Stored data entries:

####

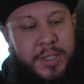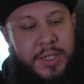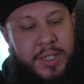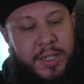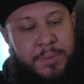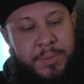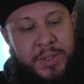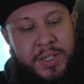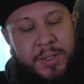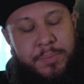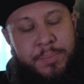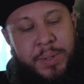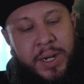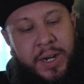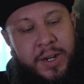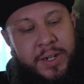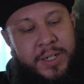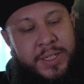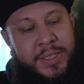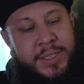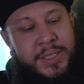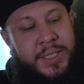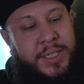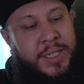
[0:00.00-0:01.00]
I mean,
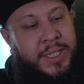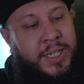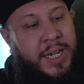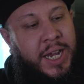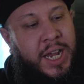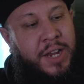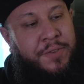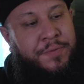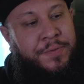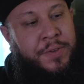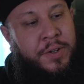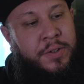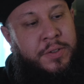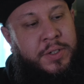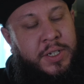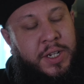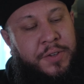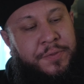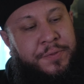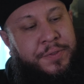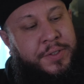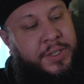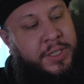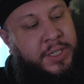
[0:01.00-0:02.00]
comparing it to the iPhone,
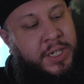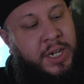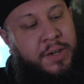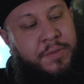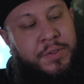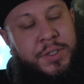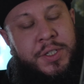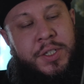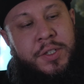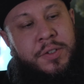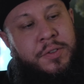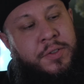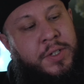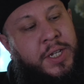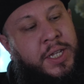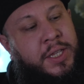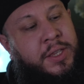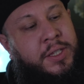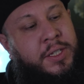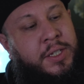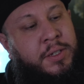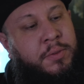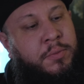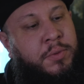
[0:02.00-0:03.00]
definitely, obviously you
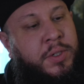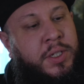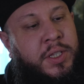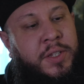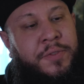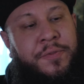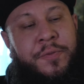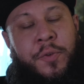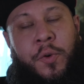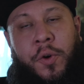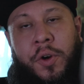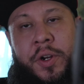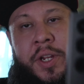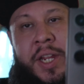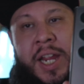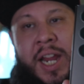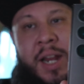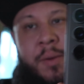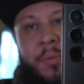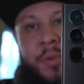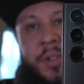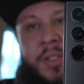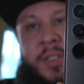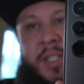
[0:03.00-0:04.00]
get the 4
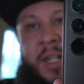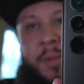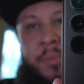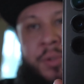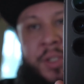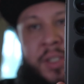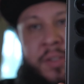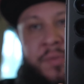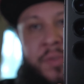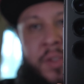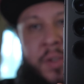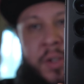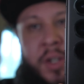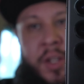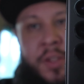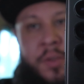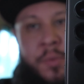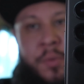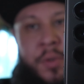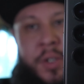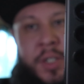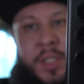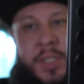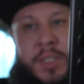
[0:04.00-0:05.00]
cameras, and I believe the other
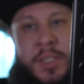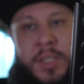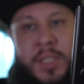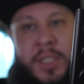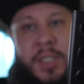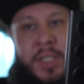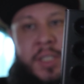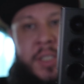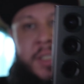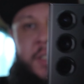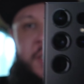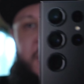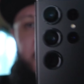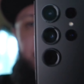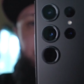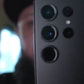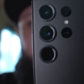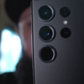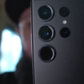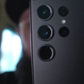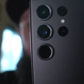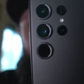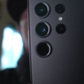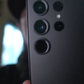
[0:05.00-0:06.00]
one is the
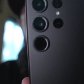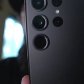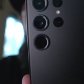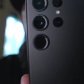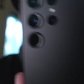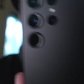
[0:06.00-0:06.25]
sensor.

####

▶ _Requirement_: Give back every entry verbatim. No pictures belong in the copy.

▶ _Response box_:
[0:00.00-0:01.00]
I mean,
[0:01.00-0:02.00]
comparing it to the iPhone,
[0:02.00-0:03.00]
definitely, obviously you
[0:03.00-0:04.00]
get the 4
[0:04.00-0:05.00]
cameras, and I believe the other
[0:05.00-0:06.00]
one is the
[0:06.00-0:06.25]
sensor.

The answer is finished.